CN108804595B

CN108804595B - Short text representation method based on word2vec

Info

Publication number: CN108804595B
Application number: CN201810525103.8A
Authority: CN
Inventors: 路永和; 张炜婷
Original assignee: Sun Yat Sen University
Current assignee: Sun Yat Sen University
Priority date: 2018-05-28
Filing date: 2018-05-28
Publication date: 2021-07-27
Anticipated expiration: 2038-05-28
Also published as: CN108804595A

Abstract

The invention relates to a word2 vec-based short text representation method, which comprises the following steps of: s1: inputting a training text set subjected to text preprocessing, setting word2vec method parameters, and training to obtain a word vector set corresponding to the training text set; s2: calculating the cosine distance between word vectors for each word in each document to obtain a series of similar words of the word in the whole training text set; s3: calculating the cosine distance between the similar words in each document and the document; s4: sorting according to the cosine distances from big to small, and finally selecting the first n similar words and the corresponding cosine distances to form n similar words and cosine measurement of the document; s5: and calculating the weights of the words in the documents and the selected n similar words in the documents to form new text representation, and outputting the vector space representation of each document after improvement based on word2 vec.

Description

Short text representation method based on word2vec

Technical Field

The invention relates to the field of computer science and technology, in particular to a word2 vec-based short text representation method.

Background

In the text mining process, the machine for reading the sample information needs to firstly go through a text representation link and convert the sample into a numerical value. With the continuous expansion of natural language processing range and the development of computer technology, how to use numerical values to better represent semantic information represented by texts is always one of the crucial research points in the field of text processing, because the semantic information directly influences text mining effect. For the problem of short text mining, an effective text feature representation method is a difficult point of research, and particularly, short texts generated by a social platform have the traditional problems of feature sparseness, incomplete semantics, one-word-multiple meaning, multiple-word-one meaning and the like, and also have the characteristics of random expression, misuse of new words, large quantity and the like.
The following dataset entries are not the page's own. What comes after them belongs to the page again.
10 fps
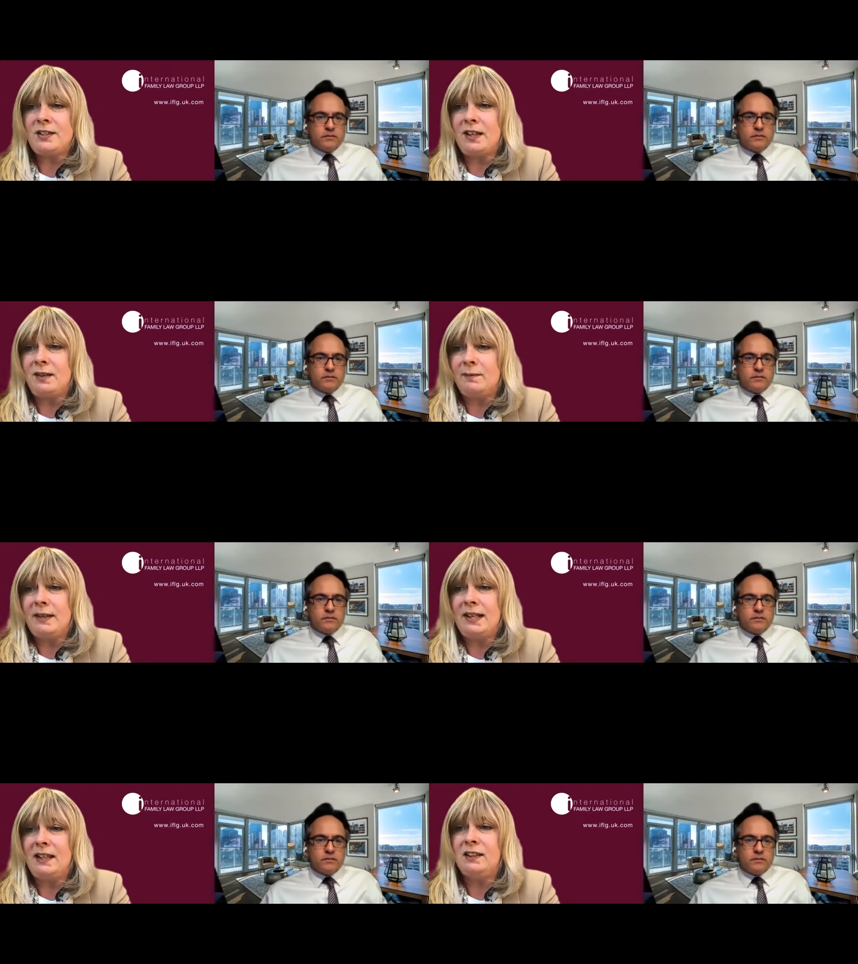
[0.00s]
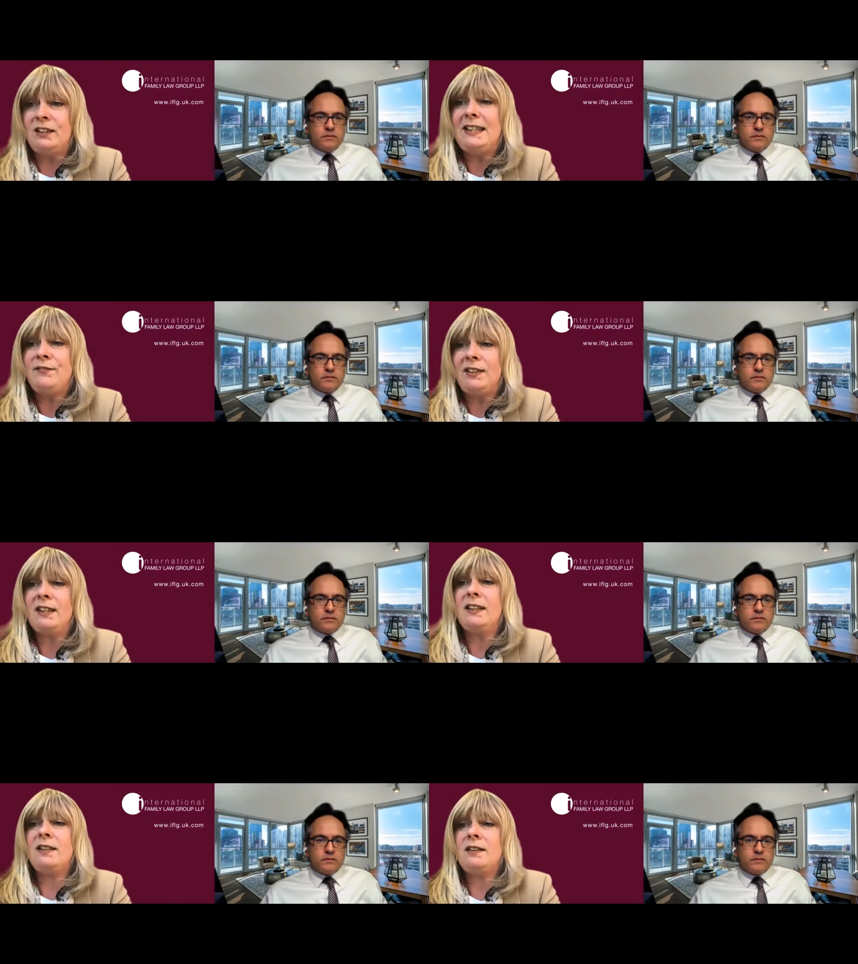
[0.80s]
Speaker 1: um, England
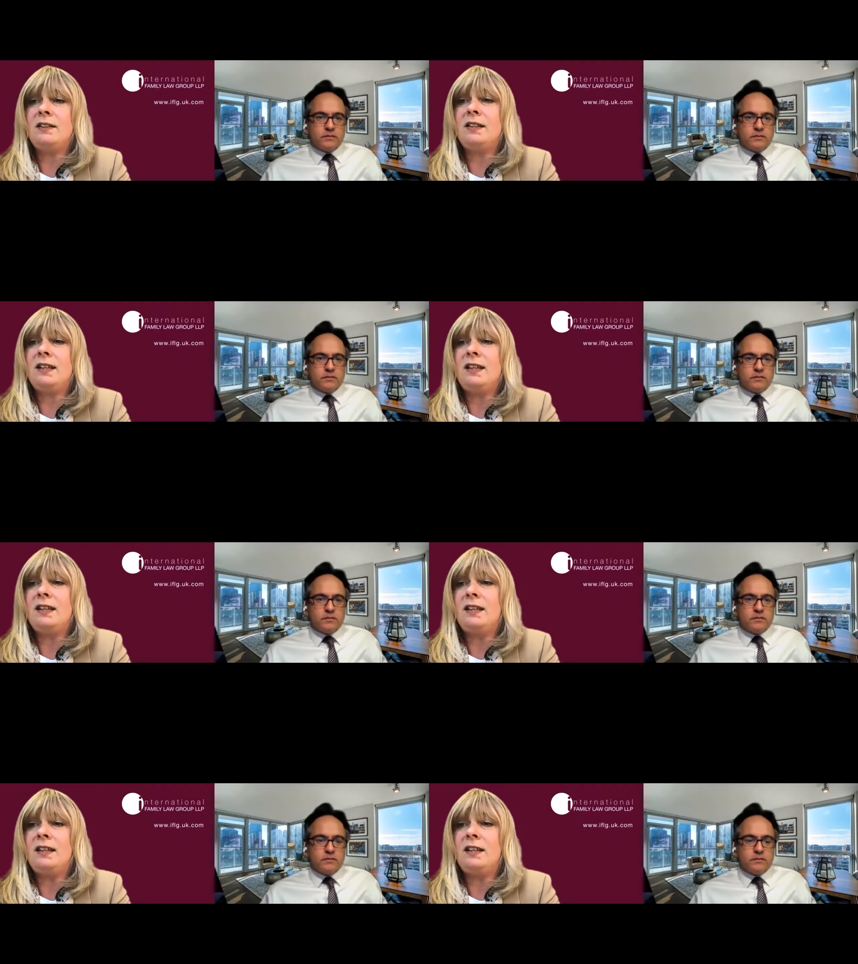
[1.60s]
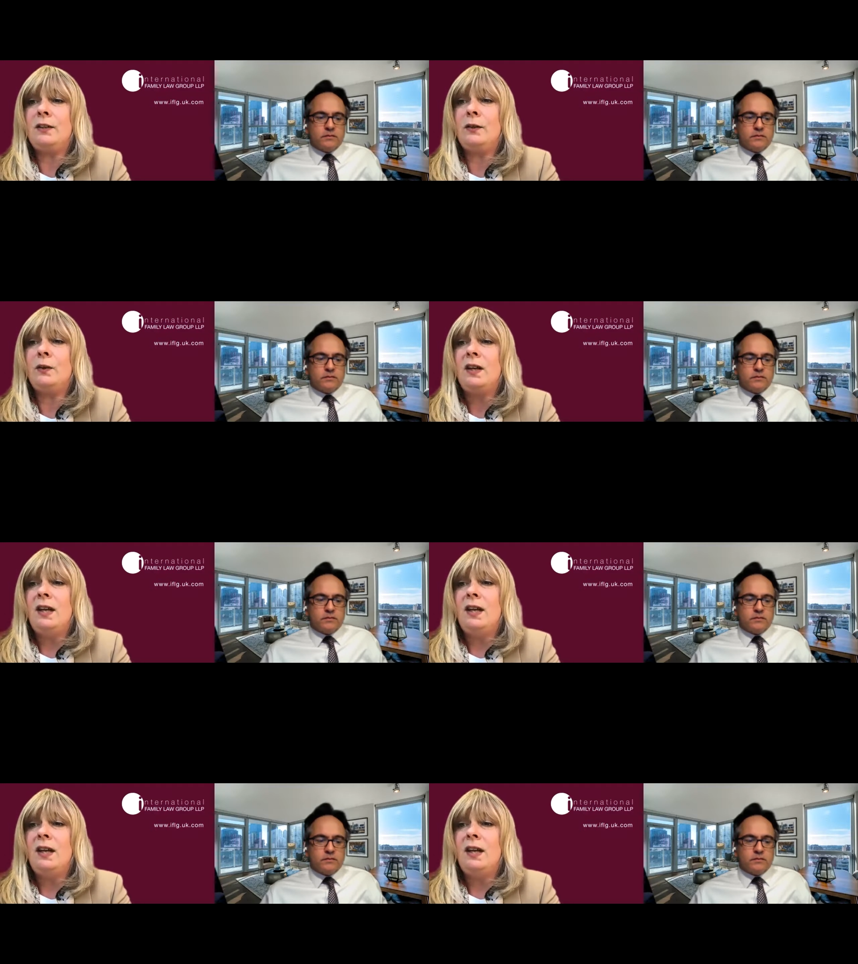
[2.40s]
leaving the EU,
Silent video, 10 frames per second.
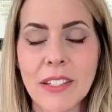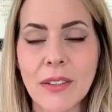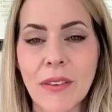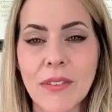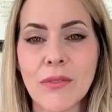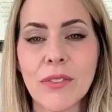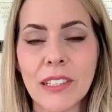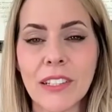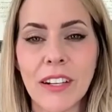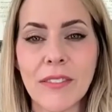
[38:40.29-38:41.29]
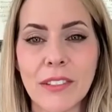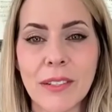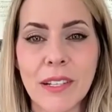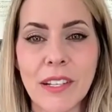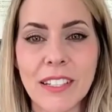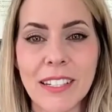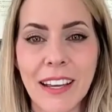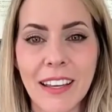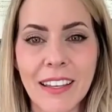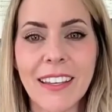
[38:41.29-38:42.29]
So I was really grateful to be on
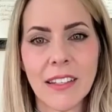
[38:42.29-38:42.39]
today.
Commonly used text representation models are boolean models, probabilistic models, and Vector Space models, with the most commonly used text representation Model being the Vector Space Model (Vector Space Model) proposed by Gerard slide et al in 1958. The basic idea of the vector space model is to represent a text by using vectors, i.e. selecting partial feature words from a training set, and then using each feature word as one dimension of a vector space coordinate system, so that the text is formed into a vector in a multi-dimensional vector space, wherein each text is a point in an n-dimensional space, and similarity between the texts can be measured by an included angle between vectors or a distance between vectors (Tai De Yi, Wang. text classification feature weight improvement algorithm [ J ] computer engineering, 2010,36(9): 197-. However, the vector space model has the defect that the data space expression is sparse and the semantic information between words is ignored, which results in a slightly weaker representation capability of the vector space model on short texts. Some researchers have attempted to correct these defects, such as Wang B K, etc. by proposing a string feature the result OF latent dirichlet allocation and information gain (SFT), which combines LDA and IG to increase the weight OF vocabulary, thereby selecting a feature word with stronger semantic information (Wang B K, Huang Y F, Yang W X, et al. short text classification based on string feature the result OF the feature [ J ]. joural OF zhejiangg property-SCIENCE C-components & electrorics, 2012,13(9): 649-. Yang Lili et al propose a Semantic extension method by combining words and Semantic Features of Short Text, which utilizes Wikipedia as a background knowledge base to obtain Semantic Features of words, and recalculates feature word weights based on combinations of words and semantics (Yang L, Li C, Ding Q, et al. combining lessical and Semantic Features for Short Text Classification [ J ]. Procedia Computer Science,2013,22(0): 78-86.).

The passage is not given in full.